• YOUR INSTRUCTIONS:
The records that follow must be reproduced in full, exactly as written.

>>>>>

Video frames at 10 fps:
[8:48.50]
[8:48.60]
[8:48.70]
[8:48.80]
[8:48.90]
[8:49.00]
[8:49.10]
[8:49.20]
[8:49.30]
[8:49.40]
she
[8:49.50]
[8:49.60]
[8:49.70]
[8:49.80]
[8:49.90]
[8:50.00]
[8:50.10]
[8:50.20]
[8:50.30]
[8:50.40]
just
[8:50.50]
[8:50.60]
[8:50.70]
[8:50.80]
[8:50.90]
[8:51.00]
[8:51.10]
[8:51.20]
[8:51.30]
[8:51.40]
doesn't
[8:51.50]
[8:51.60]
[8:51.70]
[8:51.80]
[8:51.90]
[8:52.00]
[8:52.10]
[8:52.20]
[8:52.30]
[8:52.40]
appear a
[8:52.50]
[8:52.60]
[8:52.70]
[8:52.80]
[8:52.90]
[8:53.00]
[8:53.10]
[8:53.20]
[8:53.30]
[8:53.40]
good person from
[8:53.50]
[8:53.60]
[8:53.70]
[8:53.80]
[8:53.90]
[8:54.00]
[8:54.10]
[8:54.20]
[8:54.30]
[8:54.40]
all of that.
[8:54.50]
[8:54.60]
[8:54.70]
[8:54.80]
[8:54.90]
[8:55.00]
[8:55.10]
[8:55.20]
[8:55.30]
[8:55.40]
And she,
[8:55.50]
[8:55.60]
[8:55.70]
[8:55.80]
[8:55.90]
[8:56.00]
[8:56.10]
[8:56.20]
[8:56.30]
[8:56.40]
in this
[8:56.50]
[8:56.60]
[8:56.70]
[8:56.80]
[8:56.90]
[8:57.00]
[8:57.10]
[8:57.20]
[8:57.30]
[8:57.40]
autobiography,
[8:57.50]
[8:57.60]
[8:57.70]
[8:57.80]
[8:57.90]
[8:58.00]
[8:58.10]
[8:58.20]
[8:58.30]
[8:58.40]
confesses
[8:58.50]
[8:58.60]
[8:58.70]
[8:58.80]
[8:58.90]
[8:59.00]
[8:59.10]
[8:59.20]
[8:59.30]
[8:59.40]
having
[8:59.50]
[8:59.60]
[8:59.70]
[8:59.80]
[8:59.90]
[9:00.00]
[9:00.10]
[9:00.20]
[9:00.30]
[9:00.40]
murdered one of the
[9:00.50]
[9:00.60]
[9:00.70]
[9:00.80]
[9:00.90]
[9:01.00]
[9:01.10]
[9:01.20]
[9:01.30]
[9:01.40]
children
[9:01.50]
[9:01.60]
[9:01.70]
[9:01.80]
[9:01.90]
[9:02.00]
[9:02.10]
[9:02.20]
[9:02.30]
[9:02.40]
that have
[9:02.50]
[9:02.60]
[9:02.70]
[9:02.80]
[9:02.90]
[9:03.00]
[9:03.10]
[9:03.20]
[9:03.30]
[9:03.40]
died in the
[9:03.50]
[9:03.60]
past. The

<<<<<

• ANSWER SPACE:
Video frames at 10 fps:
[8:48.50]
[8:48.60]
[8:48.70]
[8:48.80]
[8:48.90]
[8:49.00]
[8:49.10]
[8:49.20]
[8:49.30]
[8:49.40]
she
[8:49.50]
[8:49.60]
[8:49.70]
[8:49.80]
[8:49.90]
[8:50.00]
[8:50.10]
[8:50.20]
[8:50.30]
[8:50.40]
just
[8:50.50]
[8:50.60]
[8:50.70]
[8:50.80]
[8:50.90]
[8:51.00]
[8:51.10]
[8:51.20]
[8:51.30]
[8:51.40]
doesn't
[8:51.50]
[8:51.60]
[8:51.70]
[8:51.80]
[8:51.90]
[8:52.00]
[8:52.10]
[8:52.20]
[8:52.30]
[8:52.40]
appear a
[8:52.50]
[8:52.60]
[8:52.70]
[8:52.80]
[8:52.90]
[8:53.00]
[8:53.10]
[8:53.20]
[8:53.30]
[8:53.40]
good person from
[8:53.50]
[8:53.60]
[8:53.70]
[8:53.80]
[8:53.90]
[8:54.00]
[8:54.10]
[8:54.20]
[8:54.30]
[8:54.40]
all of that.
[8:54.50]
[8:54.60]
[8:54.70]
[8:54.80]
[8:54.90]
[8:55.00]
[8:55.10]
[8:55.20]
[8:55.30]
[8:55.40]
And she,
[8:55.50]
[8:55.60]
[8:55.70]
[8:55.80]
[8:55.90]
[8:56.00]
[8:56.10]
[8:56.20]
[8:56.30]
[8:56.40]
in this
[8:56.50]
[8:56.60]
[8:56.70]
[8:56.80]
[8:56.90]
[8:57.00]
[8:57.10]
[8:57.20]
[8:57.30]
[8:57.40]
autobiography,
[8:57.50]
[8:57.60]
[8:57.70]
[8:57.80]
[8:57.90]
[8:58.00]
[8:58.10]
[8:58.20]
[8:58.30]
[8:58.40]
confesses
[8:58.50]
[8:58.60]
[8:58.70]
[8:58.80]
[8:58.90]
[8:59.00]
[8:59.10]
[8:59.20]
[8:59.30]
[8:59.40]
having
[8:59.50]
[8:59.60]
[8:59.70]
[8:59.80]
[8:59.90]
[9:00.00]
[9:00.10]
[9:00.20]
[9:00.30]
[9:00.40]
murdered one of the
[9:00.50]
[9:00.60]
[9:00.70]
[9:00.80]
[9:00.90]
[9:01.00]
[9:01.10]
[9:01.20]
[9:01.30]
[9:01.40]
children
[9:01.50]
[9:01.60]
[9:01.70]
[9:01.80]
[9:01.90]
[9:02.00]
[9:02.10]
[9:02.20]
[9:02.30]
[9:02.40]
that have
[9:02.50]
[9:02.60]
[9:02.70]
[9:02.80]
[9:02.90]
[9:03.00]
[9:03.10]
[9:03.20]
[9:03.30]
[9:03.40]
died in the
[9:03.50]
[9:03.60]
past. The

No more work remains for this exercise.